What is being asked
Repeat the listing that follows exactly. Pictures are not part of the copy.

#### Data extracts

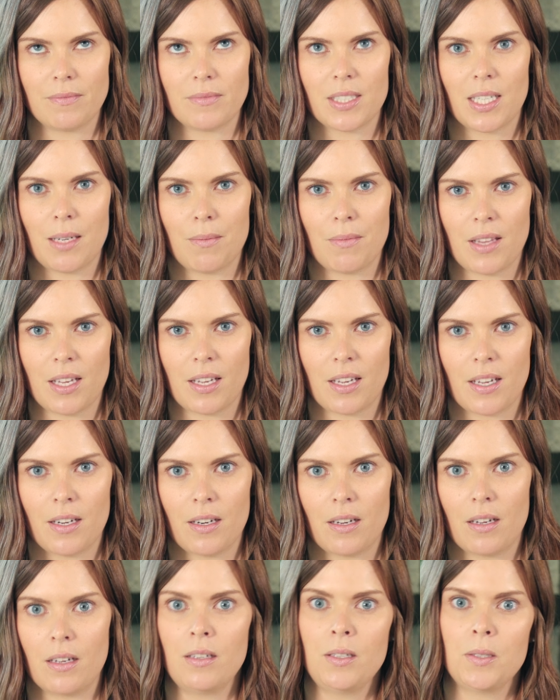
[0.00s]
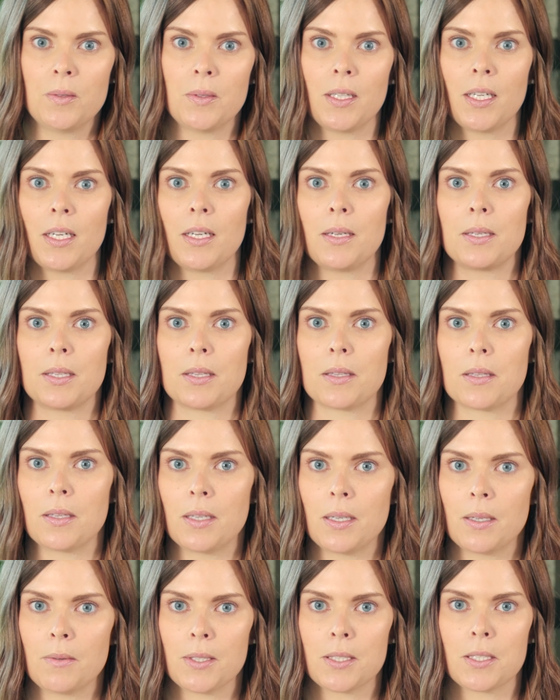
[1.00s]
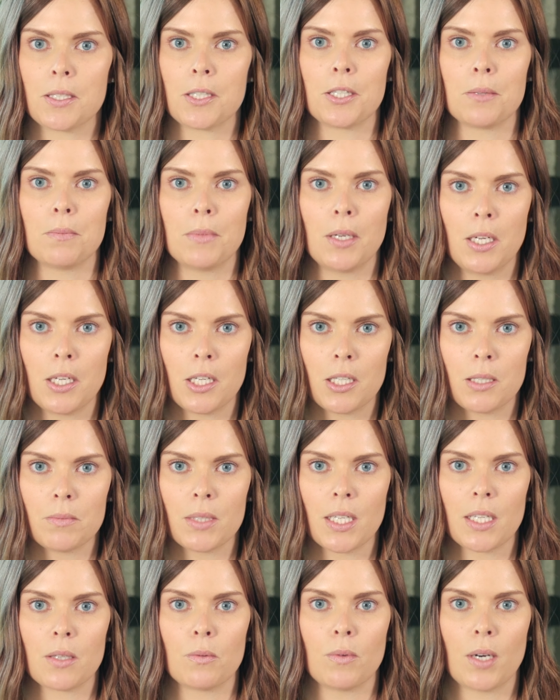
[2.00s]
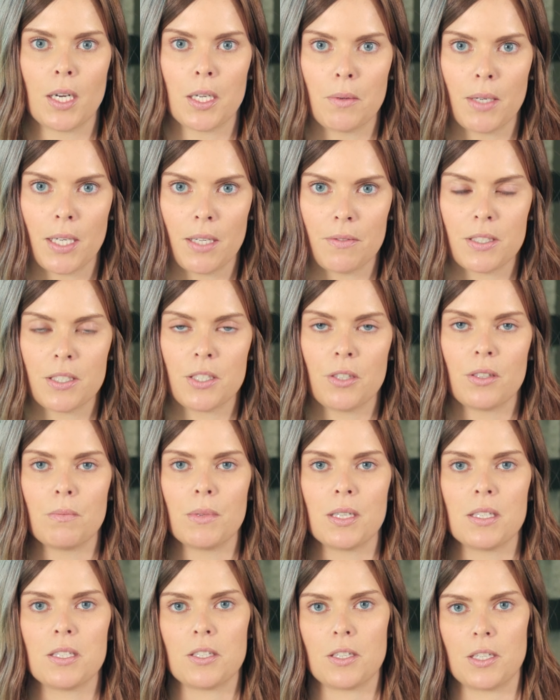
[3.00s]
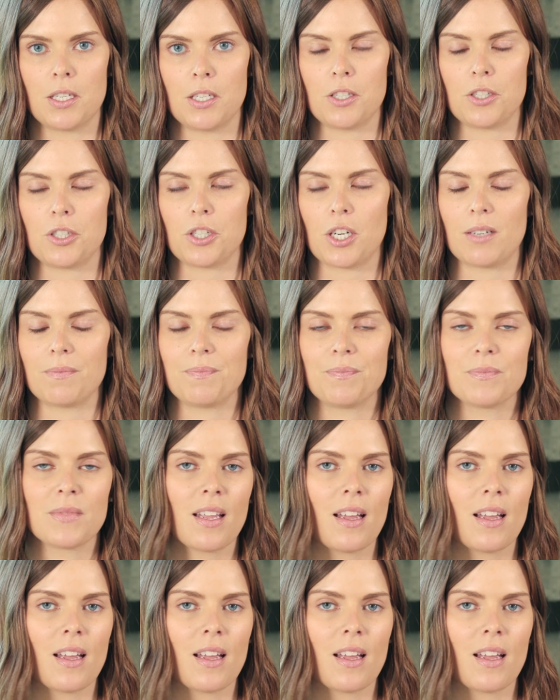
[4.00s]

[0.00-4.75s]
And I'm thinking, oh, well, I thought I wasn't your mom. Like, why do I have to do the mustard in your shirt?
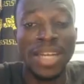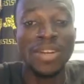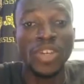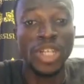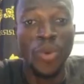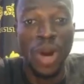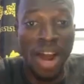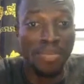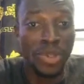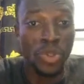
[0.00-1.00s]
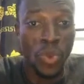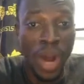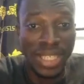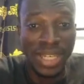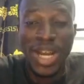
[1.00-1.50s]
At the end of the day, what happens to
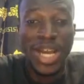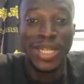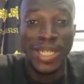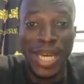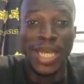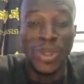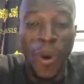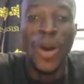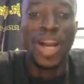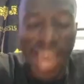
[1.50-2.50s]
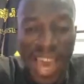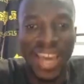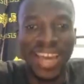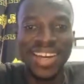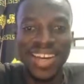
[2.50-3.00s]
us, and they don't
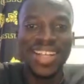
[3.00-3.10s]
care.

########

Answer space
[0.00s]
[1.00s]
[2.00s]
[3.00s]
[4.00s]

[0.00-4.75s]
And I'm thinking, oh, well, I thought I wasn't your mom. Like, why do I have to do the mustard in your shirt?
[0.00-1.00s]
[1.00-1.50s]
At the end of the day, what happens to
[1.50-2.50s]
[2.50-3.00s]
us, and they don't
[3.00-3.10s]
care.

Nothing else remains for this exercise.